─── Stored data ───

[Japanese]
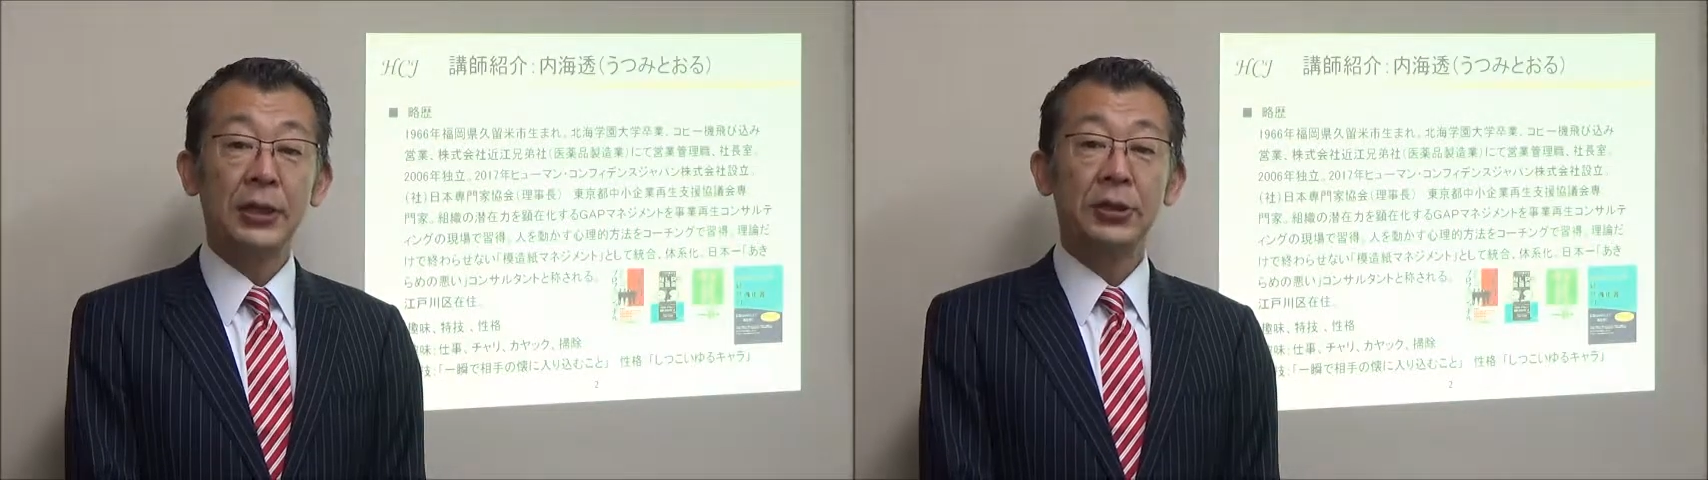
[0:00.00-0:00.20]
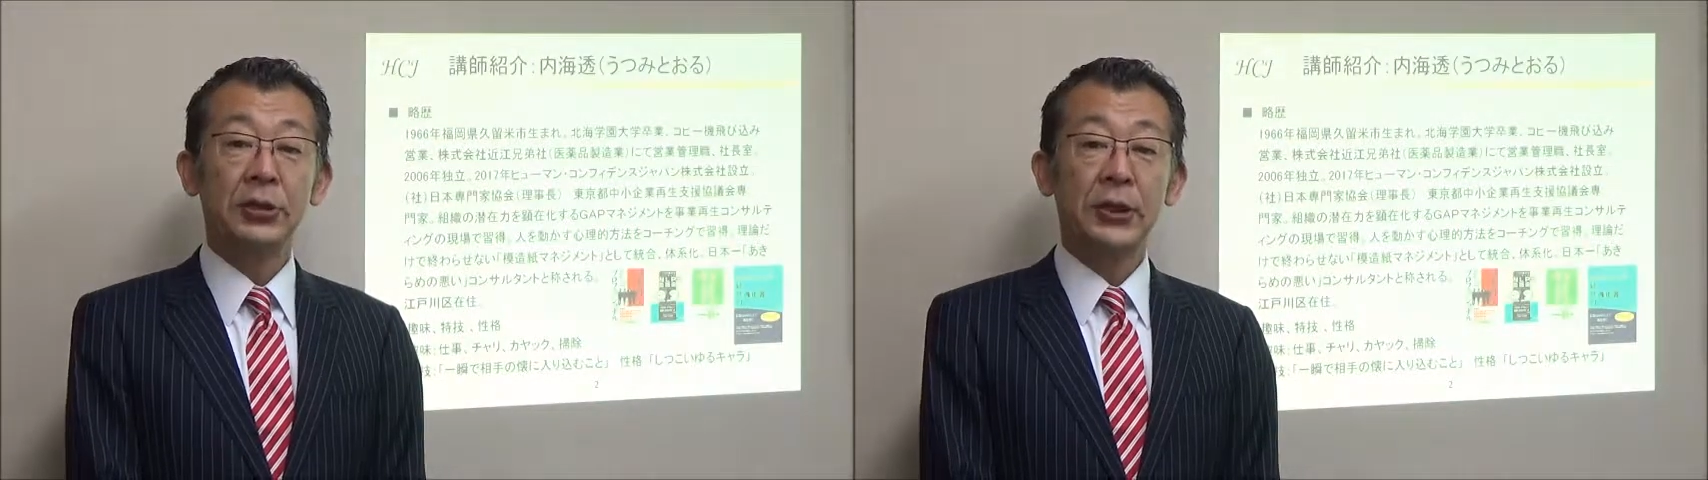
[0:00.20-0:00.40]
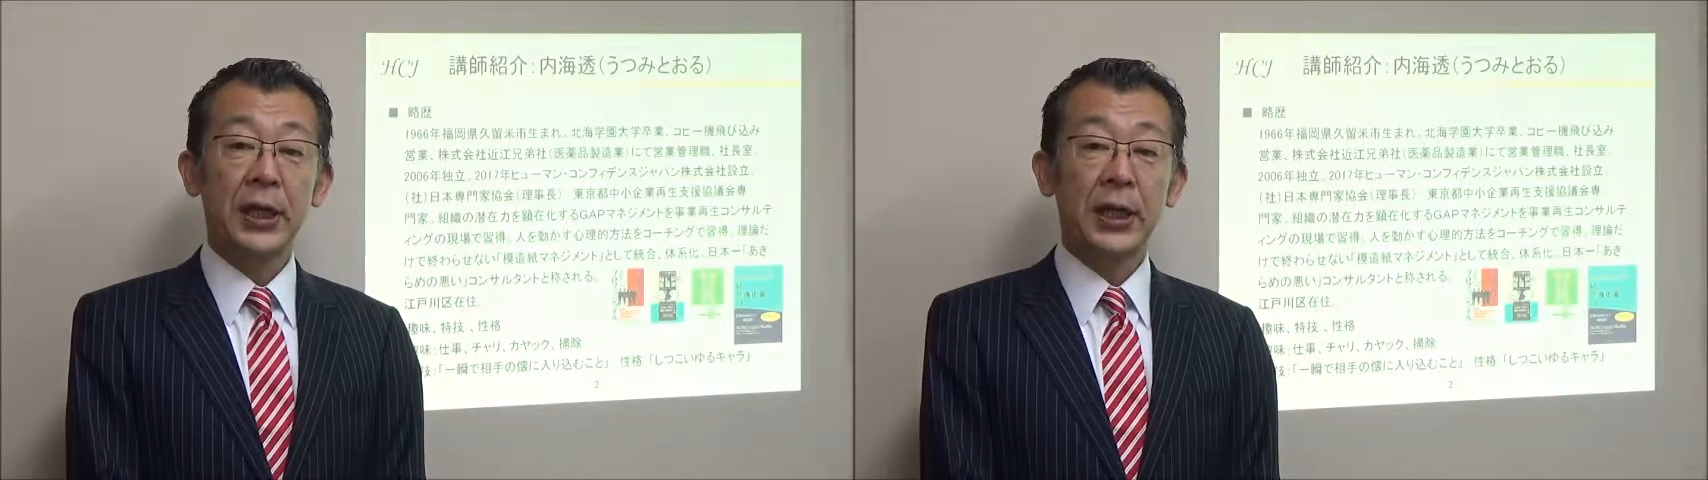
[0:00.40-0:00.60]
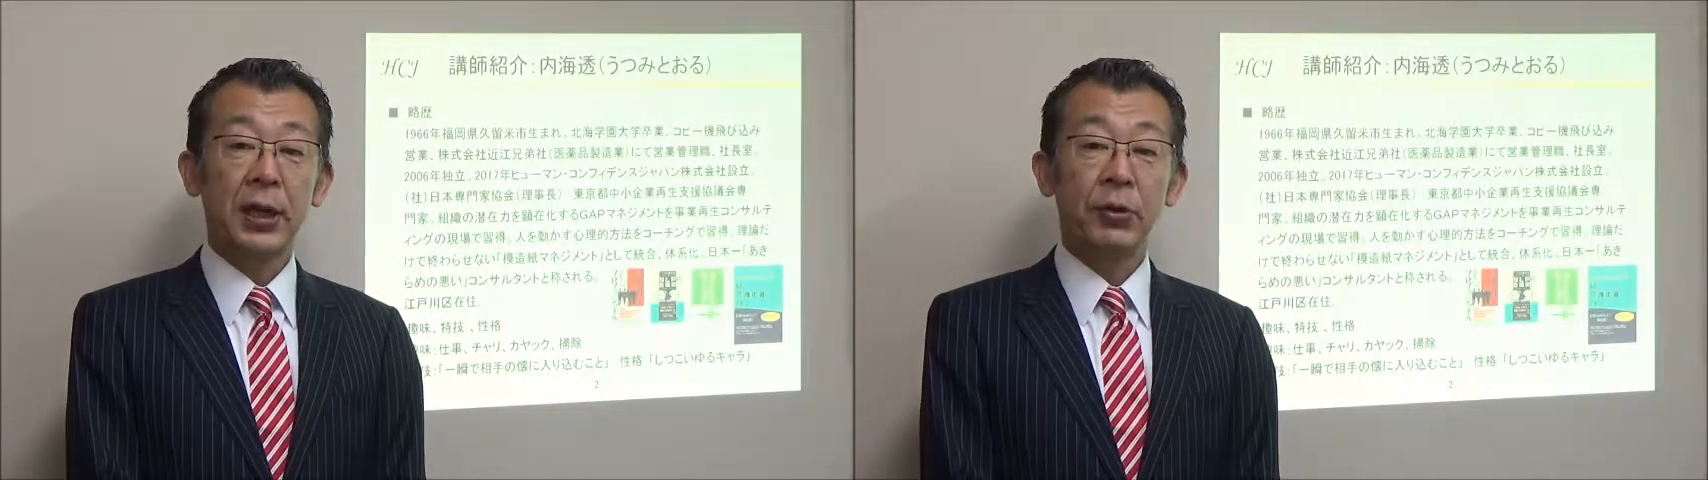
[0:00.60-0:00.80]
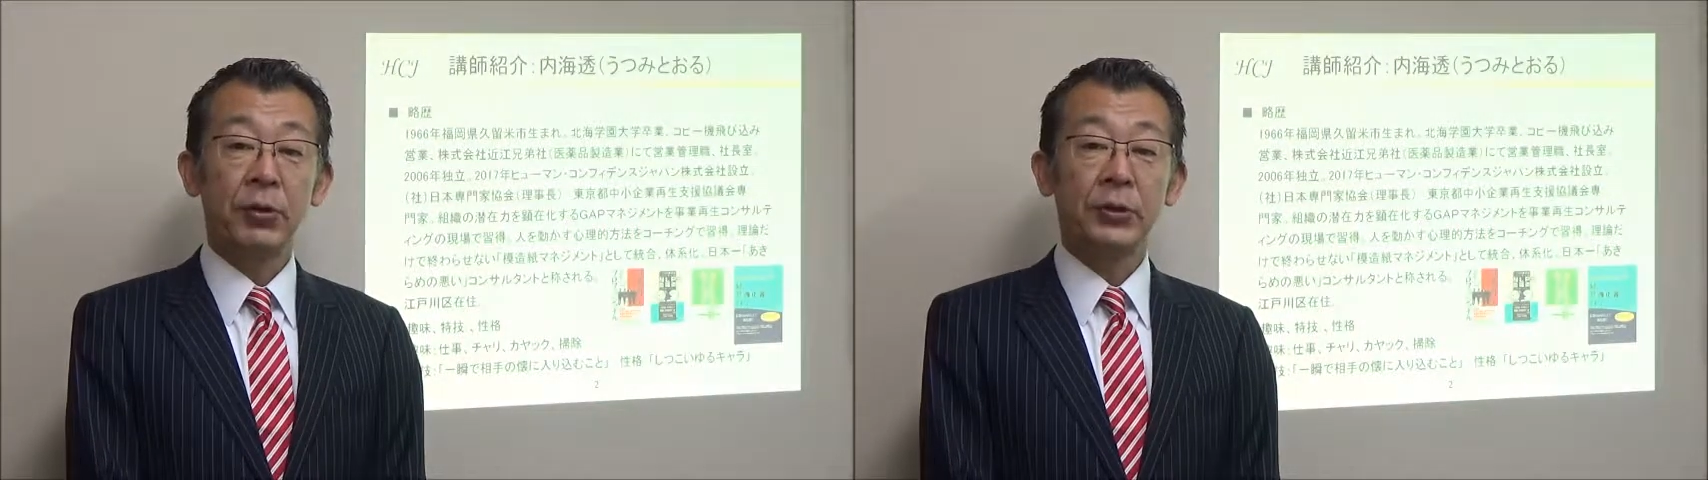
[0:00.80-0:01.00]
について
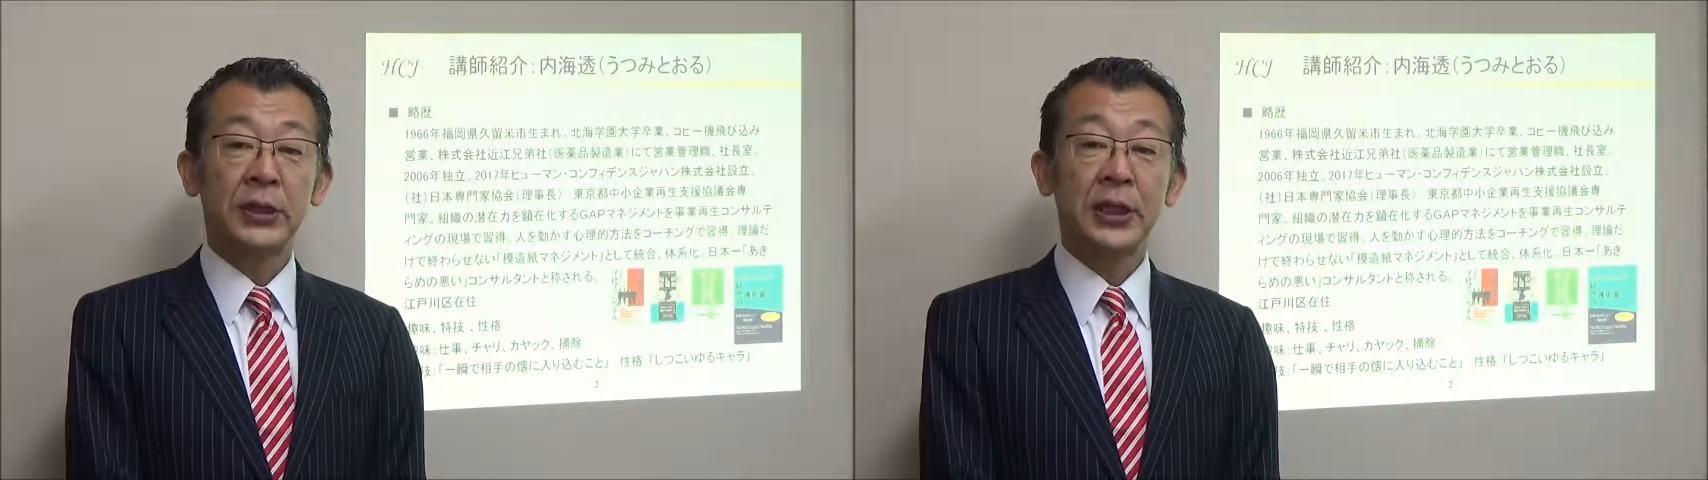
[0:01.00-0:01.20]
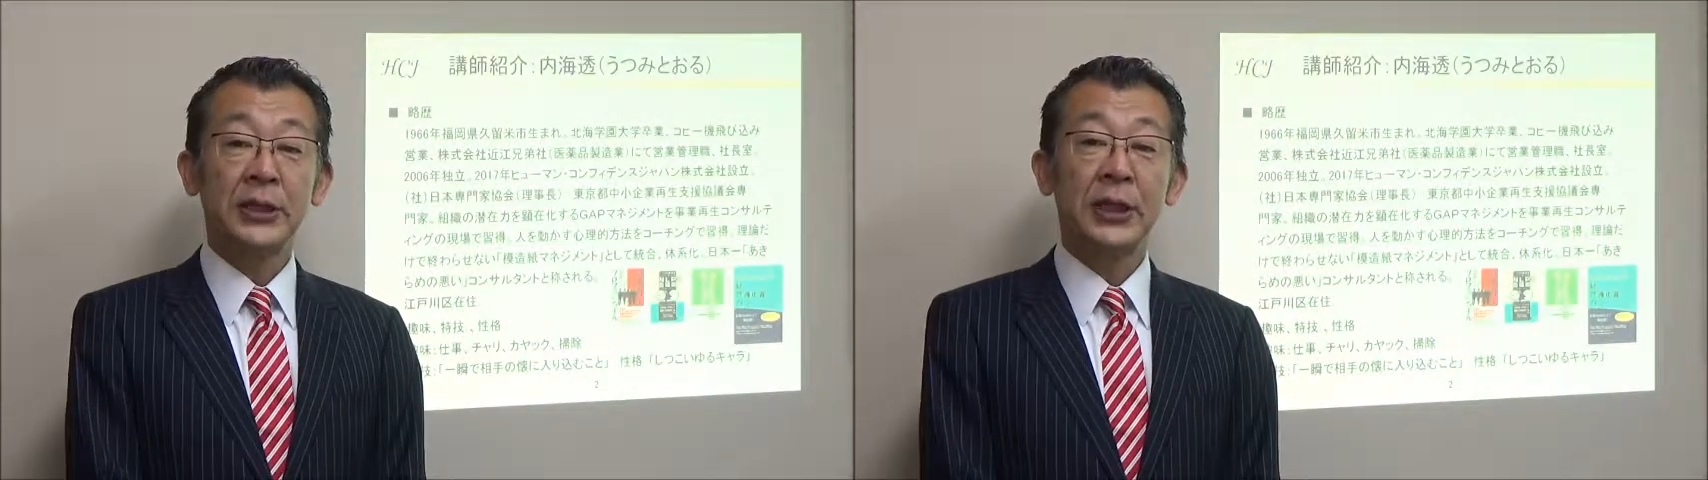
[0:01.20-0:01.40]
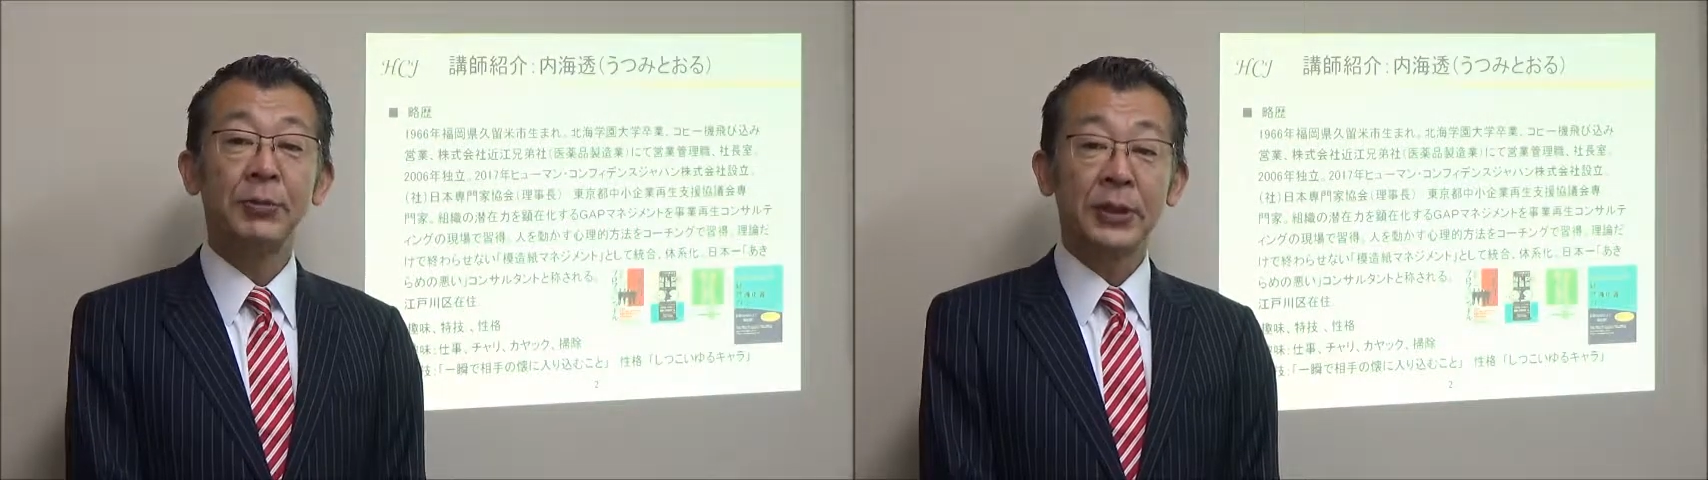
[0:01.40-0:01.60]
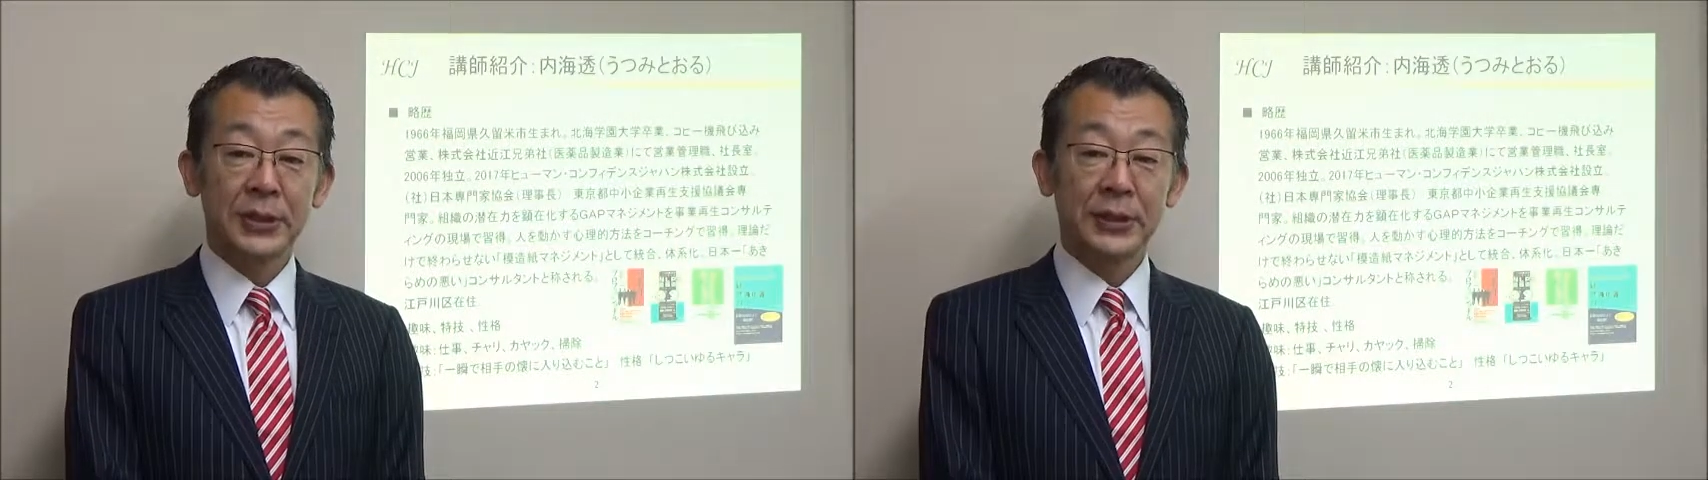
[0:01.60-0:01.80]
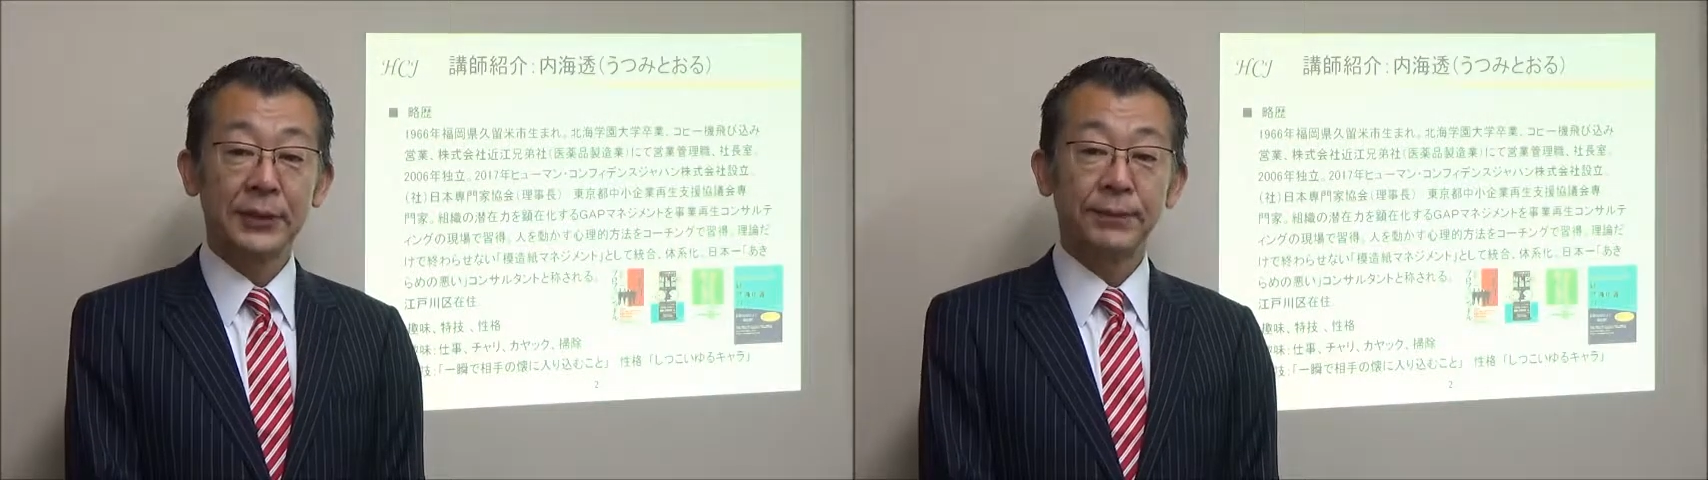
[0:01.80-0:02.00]
お伝えしていきま
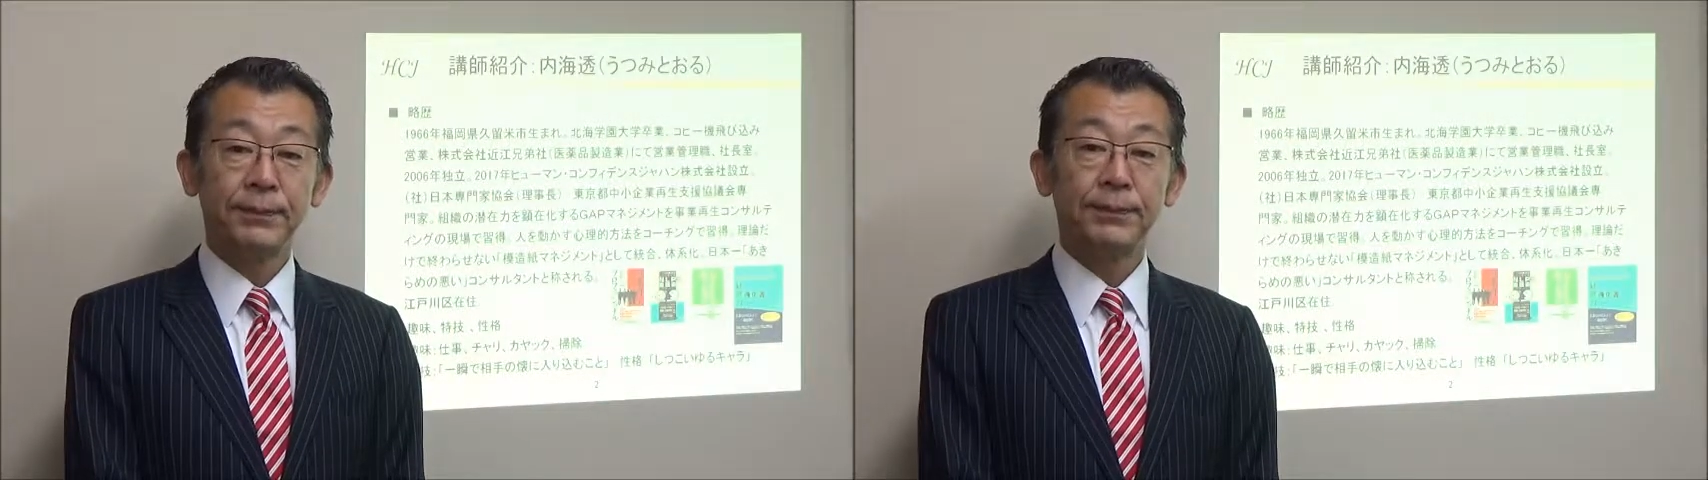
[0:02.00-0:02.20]
す、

───

▸ **Work instructions**:
Write out the whole listing again, exactly, with no pictures.

▸ **Written answer**:
[Japanese]
[0:00.00-0:00.20]
[0:00.20-0:00.40]
[0:00.40-0:00.60]
[0:00.60-0:00.80]
[0:00.80-0:01.00]
について
[0:01.00-0:01.20]
[0:01.20-0:01.40]
[0:01.40-0:01.60]
[0:01.60-0:01.80]
[0:01.80-0:02.00]
お伝えしていきま
[0:02.00-0:02.20]
す、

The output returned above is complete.